Amicas is American. There should be little resistence here, even though the headquarters is called "World Wide Headquarters" and server installations include Istanbul, Athens, and Sydney. Amicas is based in America and has no crises over its identity as an American company, as important to an American economy. What America is to Amicas, however is an interesting historical question. Saskia Sassen [Sassen98], dissenting from the chorus of scholars heralsing the arrival of "globalization" and the death of the nation-state, insists that nations are as powerful as ever, especially in their capacity to create new legal regimes for the creation and transfer of capital (or to refuse to create new legal regimes for other things, such as the transnationalization of labor). These legal regimes made in and between national governemnts constitute a de facto international government— and a differential in power that allows American companies certain advantages at home and abroad. Amicas is a citizen of the world, even if its members aren't. We have already seen some examples of the relationship that the internet has to America and to the world (cf. Lessig on speaking for the world, and the relation between the ITU/ISO and ISOC), but it is not the internet that makes new legal regimes possible or even necessary. It is the purpose of this chapter to examine some of the historical, economic, and legal changes in twentieth century America that are consistent with the emergence and success of the internet and that make possible a company like Amicas.

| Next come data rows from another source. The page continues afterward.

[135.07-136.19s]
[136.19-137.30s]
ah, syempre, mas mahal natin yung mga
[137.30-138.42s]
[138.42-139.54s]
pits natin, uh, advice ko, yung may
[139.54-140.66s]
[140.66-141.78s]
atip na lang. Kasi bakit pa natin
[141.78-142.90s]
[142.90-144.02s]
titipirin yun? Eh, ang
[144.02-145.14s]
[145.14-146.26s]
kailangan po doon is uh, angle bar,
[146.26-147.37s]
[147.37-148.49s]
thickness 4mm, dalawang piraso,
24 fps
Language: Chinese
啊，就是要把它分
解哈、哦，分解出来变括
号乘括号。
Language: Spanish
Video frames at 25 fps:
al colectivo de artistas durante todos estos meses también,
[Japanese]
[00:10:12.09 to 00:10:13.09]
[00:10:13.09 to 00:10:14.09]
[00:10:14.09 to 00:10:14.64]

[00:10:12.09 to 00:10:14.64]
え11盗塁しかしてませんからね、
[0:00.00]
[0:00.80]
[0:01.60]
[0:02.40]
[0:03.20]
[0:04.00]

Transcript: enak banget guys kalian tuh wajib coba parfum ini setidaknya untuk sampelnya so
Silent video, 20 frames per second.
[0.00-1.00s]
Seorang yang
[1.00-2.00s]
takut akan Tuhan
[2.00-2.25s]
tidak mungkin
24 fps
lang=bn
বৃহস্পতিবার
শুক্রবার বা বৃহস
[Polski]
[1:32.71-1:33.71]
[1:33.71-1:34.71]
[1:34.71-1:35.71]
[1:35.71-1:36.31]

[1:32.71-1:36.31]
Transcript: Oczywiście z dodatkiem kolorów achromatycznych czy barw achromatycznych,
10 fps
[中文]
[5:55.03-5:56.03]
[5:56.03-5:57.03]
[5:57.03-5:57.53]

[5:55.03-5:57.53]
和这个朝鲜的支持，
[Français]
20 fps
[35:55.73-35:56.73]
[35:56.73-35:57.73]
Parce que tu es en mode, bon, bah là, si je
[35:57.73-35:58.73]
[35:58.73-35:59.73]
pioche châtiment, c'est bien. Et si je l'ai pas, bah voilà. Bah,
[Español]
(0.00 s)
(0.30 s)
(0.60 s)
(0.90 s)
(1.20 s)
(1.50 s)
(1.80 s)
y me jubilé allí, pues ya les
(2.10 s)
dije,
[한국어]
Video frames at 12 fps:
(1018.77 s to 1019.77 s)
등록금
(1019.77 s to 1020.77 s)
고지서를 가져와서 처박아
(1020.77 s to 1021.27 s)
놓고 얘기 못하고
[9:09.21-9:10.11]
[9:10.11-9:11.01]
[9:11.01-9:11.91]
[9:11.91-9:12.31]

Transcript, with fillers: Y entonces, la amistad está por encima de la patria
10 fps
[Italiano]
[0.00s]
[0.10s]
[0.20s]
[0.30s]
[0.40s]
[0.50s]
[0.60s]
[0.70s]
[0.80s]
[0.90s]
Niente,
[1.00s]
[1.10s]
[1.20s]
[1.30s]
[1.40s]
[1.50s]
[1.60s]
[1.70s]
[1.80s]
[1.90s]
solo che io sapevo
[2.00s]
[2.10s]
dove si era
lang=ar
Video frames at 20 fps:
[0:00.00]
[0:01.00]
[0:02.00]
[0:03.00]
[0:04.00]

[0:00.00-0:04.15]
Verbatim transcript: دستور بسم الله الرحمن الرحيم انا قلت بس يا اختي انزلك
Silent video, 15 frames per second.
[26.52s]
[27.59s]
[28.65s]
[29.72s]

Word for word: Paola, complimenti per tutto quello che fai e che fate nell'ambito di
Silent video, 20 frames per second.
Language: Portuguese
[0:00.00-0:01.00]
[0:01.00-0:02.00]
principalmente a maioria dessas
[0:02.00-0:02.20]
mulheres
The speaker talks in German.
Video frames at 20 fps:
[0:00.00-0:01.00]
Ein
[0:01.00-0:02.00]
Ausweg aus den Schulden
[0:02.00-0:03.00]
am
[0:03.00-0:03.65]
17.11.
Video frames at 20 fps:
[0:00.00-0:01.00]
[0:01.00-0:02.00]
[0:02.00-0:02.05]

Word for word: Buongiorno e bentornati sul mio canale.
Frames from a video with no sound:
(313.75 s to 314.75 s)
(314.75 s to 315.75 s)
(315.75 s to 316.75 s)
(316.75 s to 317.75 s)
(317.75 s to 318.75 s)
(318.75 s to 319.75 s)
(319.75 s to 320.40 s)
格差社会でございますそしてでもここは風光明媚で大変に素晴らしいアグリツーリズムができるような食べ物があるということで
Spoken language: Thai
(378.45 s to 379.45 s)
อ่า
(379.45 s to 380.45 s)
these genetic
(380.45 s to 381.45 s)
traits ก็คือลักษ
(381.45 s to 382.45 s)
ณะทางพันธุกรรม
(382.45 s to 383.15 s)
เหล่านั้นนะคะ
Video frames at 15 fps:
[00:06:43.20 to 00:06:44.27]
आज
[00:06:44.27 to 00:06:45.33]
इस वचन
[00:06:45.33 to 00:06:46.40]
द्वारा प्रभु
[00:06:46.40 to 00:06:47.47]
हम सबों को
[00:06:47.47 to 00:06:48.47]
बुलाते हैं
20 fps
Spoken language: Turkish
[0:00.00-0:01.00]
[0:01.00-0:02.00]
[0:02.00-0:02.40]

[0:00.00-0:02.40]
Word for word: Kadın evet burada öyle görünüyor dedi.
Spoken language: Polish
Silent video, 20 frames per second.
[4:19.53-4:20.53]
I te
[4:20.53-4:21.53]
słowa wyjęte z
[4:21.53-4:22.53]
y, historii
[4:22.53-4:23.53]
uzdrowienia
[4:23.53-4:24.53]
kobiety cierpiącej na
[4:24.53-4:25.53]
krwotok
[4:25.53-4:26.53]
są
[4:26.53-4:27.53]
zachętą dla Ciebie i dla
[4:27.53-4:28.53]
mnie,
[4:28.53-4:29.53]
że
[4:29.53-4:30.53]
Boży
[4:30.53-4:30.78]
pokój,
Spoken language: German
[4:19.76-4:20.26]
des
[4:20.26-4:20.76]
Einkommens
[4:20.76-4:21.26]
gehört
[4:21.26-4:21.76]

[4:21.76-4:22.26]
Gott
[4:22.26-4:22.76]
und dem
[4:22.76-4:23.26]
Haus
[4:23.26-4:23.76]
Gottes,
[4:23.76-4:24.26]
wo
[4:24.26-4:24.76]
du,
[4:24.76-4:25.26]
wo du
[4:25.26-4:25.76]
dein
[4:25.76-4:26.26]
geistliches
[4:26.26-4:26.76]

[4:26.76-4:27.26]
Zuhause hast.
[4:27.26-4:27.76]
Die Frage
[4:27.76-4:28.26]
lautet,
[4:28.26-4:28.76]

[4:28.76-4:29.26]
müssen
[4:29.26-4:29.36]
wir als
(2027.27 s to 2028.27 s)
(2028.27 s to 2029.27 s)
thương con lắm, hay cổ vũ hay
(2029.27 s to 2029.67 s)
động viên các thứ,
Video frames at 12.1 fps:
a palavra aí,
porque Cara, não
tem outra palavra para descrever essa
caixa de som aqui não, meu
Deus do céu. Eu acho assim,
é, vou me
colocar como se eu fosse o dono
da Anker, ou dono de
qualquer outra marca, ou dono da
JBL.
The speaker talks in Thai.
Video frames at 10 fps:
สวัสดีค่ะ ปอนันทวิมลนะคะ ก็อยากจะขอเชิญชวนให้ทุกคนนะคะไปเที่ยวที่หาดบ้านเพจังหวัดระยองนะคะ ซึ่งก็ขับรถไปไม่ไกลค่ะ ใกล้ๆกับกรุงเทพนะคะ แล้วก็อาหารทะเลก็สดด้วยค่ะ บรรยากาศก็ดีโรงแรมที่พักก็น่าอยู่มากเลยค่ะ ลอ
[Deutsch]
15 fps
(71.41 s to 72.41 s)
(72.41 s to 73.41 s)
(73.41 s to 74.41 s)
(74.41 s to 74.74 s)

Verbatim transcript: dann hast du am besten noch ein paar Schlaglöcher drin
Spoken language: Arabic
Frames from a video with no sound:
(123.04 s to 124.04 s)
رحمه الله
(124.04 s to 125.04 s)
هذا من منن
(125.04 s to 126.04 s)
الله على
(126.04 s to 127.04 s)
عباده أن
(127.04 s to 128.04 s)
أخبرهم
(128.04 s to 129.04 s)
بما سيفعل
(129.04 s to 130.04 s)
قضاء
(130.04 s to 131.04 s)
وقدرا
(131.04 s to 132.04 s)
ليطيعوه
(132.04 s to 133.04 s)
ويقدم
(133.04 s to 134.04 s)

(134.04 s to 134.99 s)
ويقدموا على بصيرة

A brief digression on culture.
Something called 'culture' still demands to be referenced here, as some kind of given, some totality of experience that transcends the mean of political economy. In this vein, one might ask about the legacy of the sixties and a certain cultural custom of rebellion and revolution that is both persistent in an older generation and transmitted to the current one. A comparison of start-up companies and rock bands might yield results [4]. Anti-authoritarianism, anti-corporatism, some kind of "cultural logic" that orders the meanings "attributed" to actions and things, that grants interpretation a wish to see through things. And yet, the very triumph of the category of "culture" as a kind of catch-all term for humanistic scholarship should give pause. Is it possible to continue studying the "culture of X," "the cultural logic of y," "the cultural history of z" in an era when, to take Bill Readings lead [5], culture has been forsaken in the univeristy in favor of "excellence" (and outside the univeristy continues to be the most profitable sector of the economy short of finance)? I have no answer here but plead for excusal, in order to insist that the difference that makes a difference, to reference yet another version of culture, is the political economy of information and the anthropological question of the source and destination of value. I would dare say that 'culture' is epiphenomenal to this. Nonetheless, the question of culture as the repository of meaning is still essential, and meaning may yet yield to interpretation, but there is also a material story to be told, a historically specific world of words and things that is not a 'cultural' story, but simply, a story.